- Exercise aim:
Drop every picture. Return the rest of the entries exactly.

[[ Supplied entries, beginning ]]

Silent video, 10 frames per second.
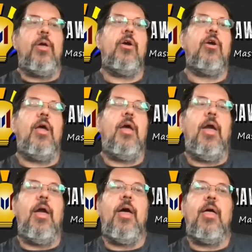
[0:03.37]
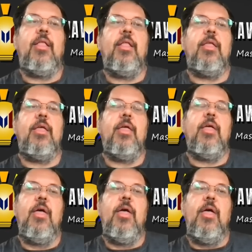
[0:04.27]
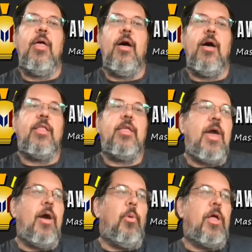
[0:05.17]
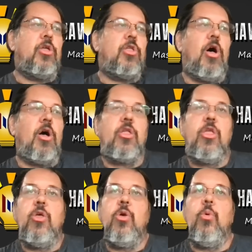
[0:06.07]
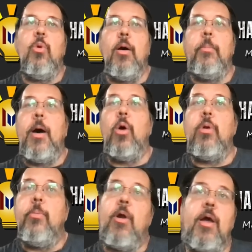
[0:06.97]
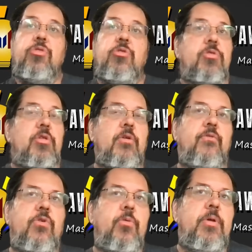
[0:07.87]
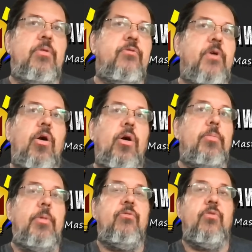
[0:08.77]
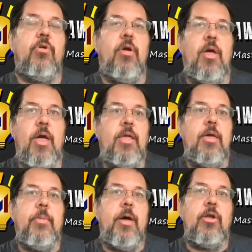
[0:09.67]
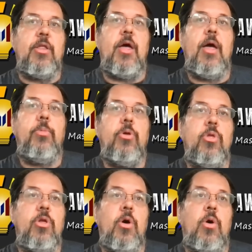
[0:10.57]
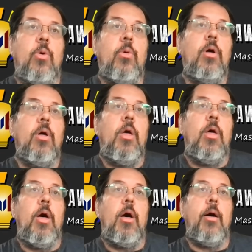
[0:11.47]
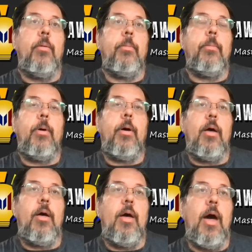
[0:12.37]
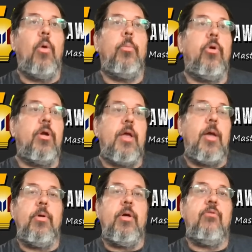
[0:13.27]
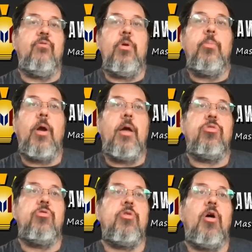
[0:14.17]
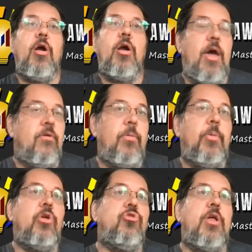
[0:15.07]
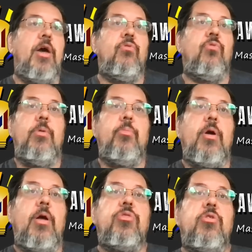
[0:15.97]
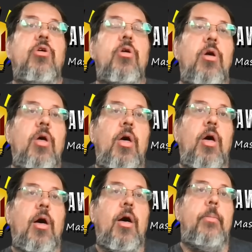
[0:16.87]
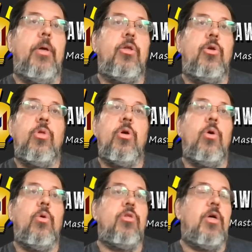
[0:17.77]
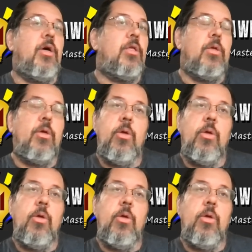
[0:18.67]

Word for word: here, and uh, today I wanted to talk to you about repricers. And if you've been following me for any amount of time, you know um, how important I believe repricers are. Everybody should have a repricer, um, and you know that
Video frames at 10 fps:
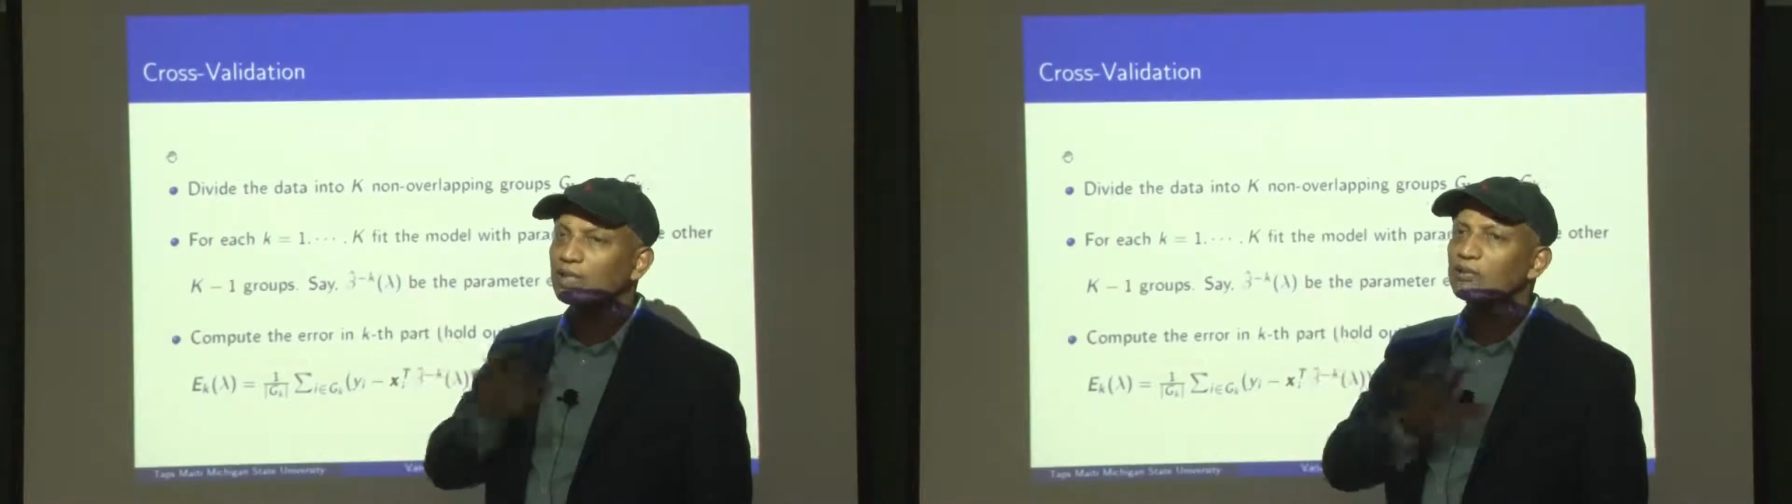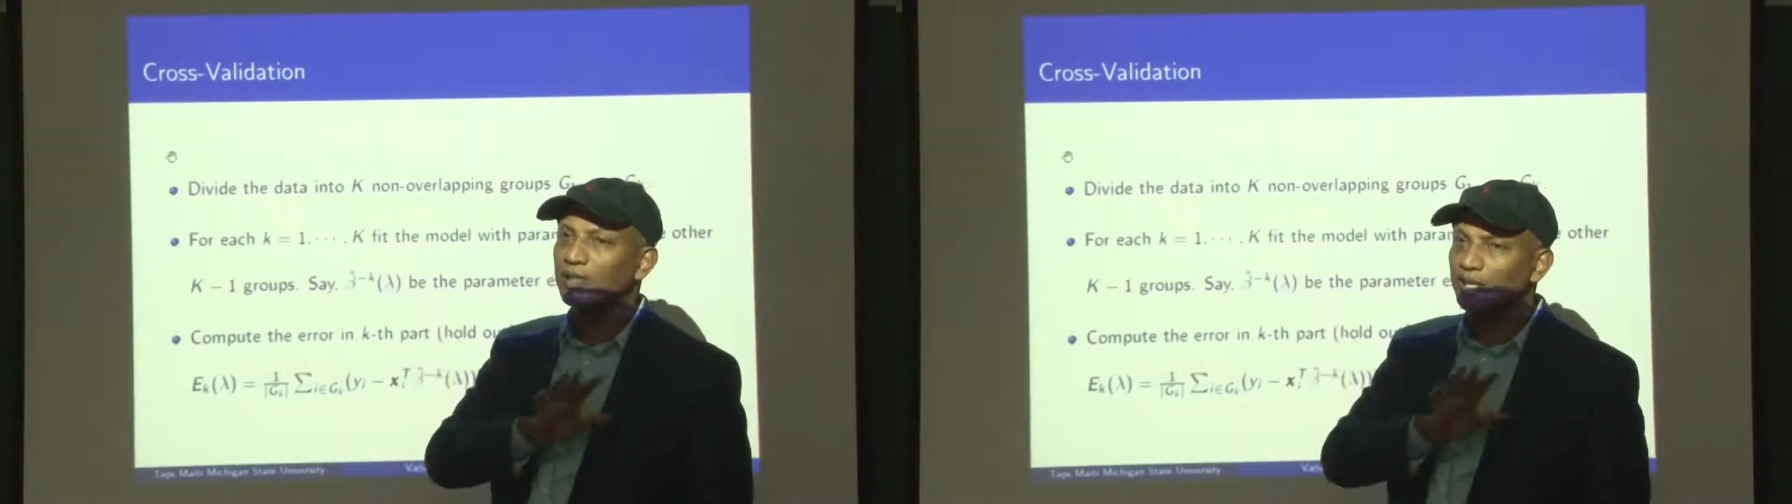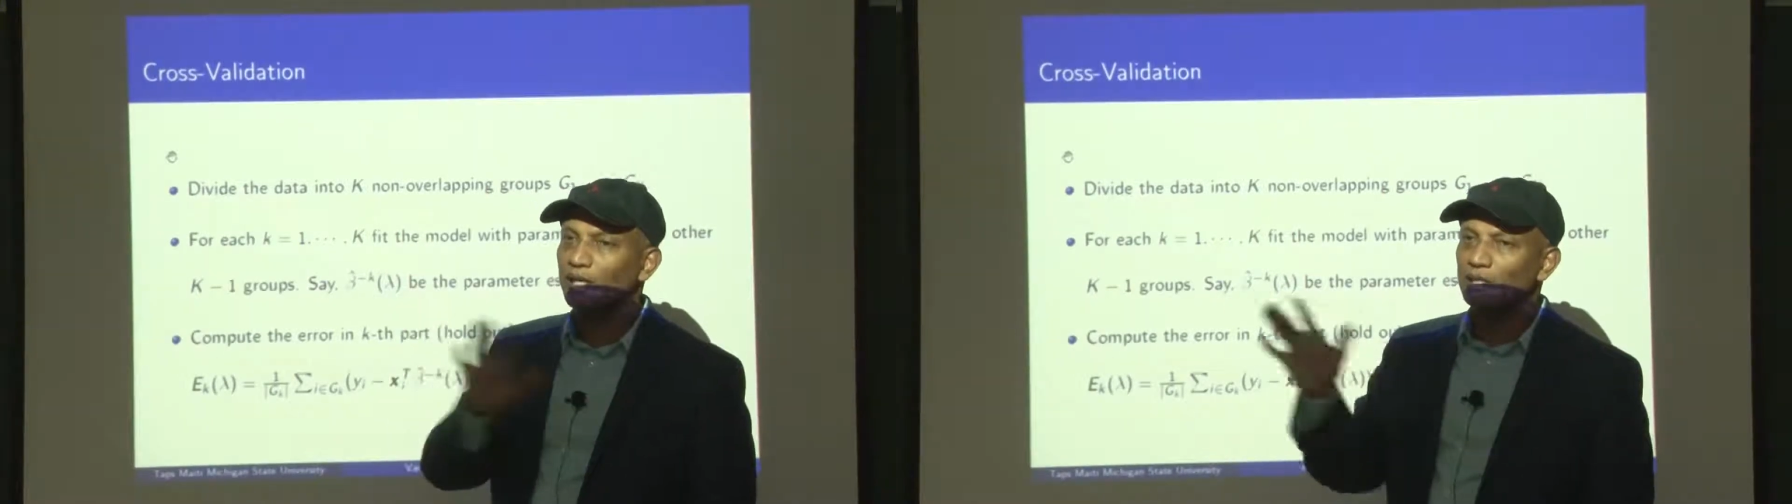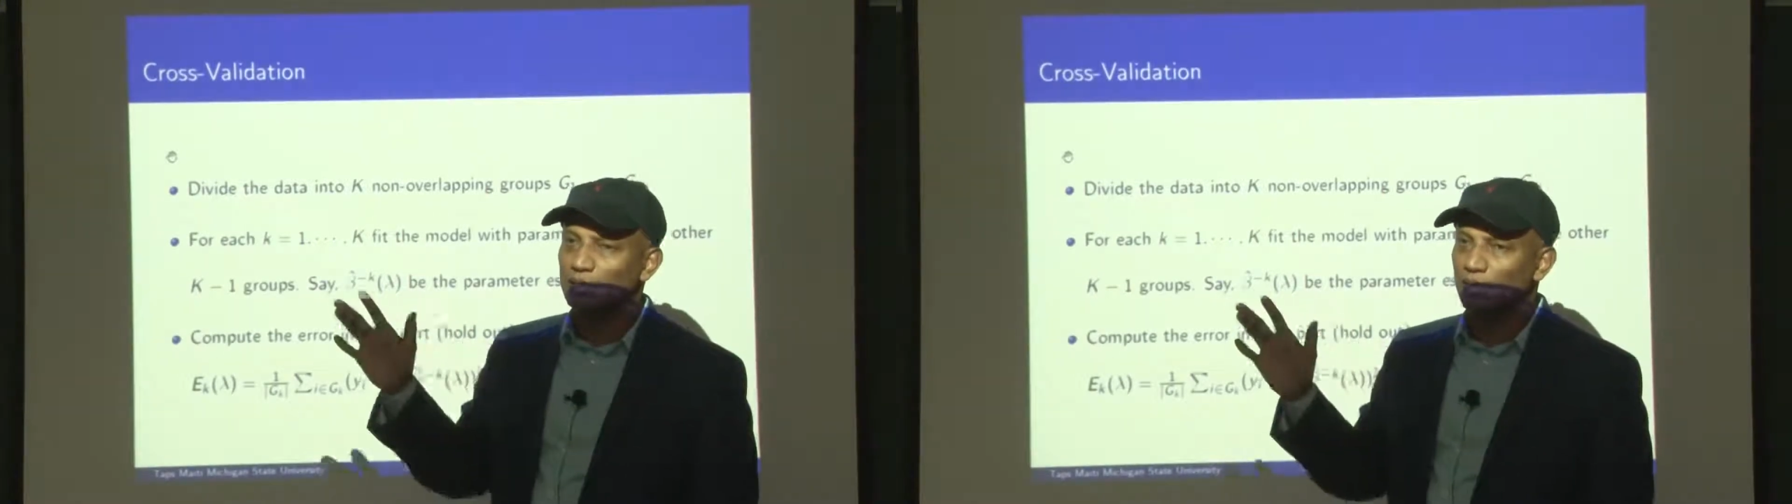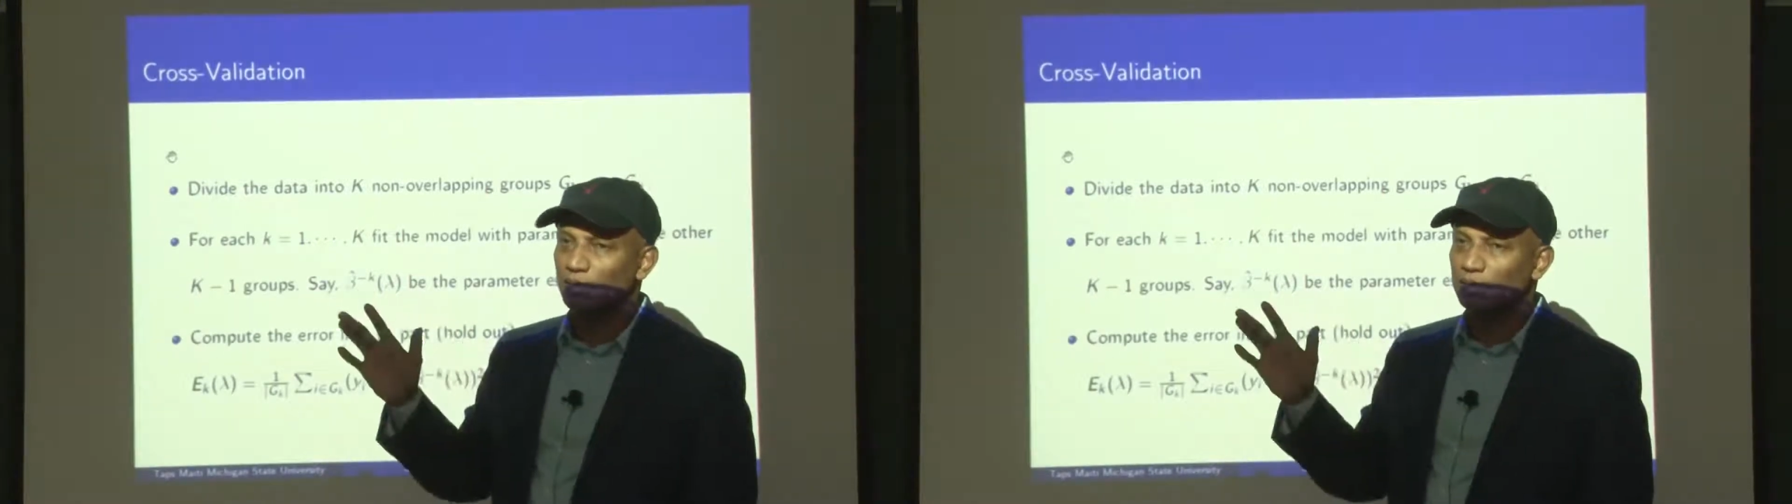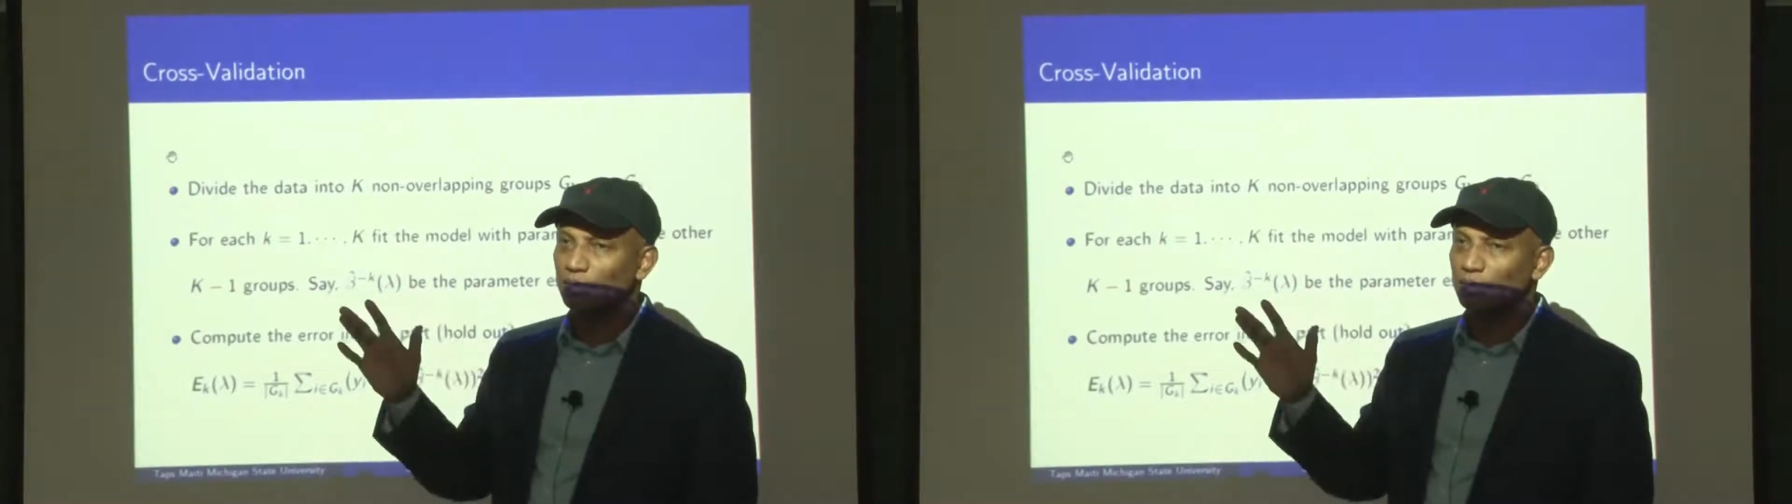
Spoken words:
is very unstable.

[[ Supplied entries, end ]]

- Task solution:
Silent video, 10 frames per second.
[0:03.37]
[0:04.27]
[0:05.17]
[0:06.07]
[0:06.97]
[0:07.87]
[0:08.77]
[0:09.67]
[0:10.57]
[0:11.47]
[0:12.37]
[0:13.27]
[0:14.17]
[0:15.07]
[0:15.97]
[0:16.87]
[0:17.77]
[0:18.67]

Word for word: here, and uh, today I wanted to talk to you about repricers. And if you've been following me for any amount of time, you know um, how important I believe repricers are. Everybody should have a repricer, um, and you know that
Video frames at 10 fps:
Spoken words:
is very unstable.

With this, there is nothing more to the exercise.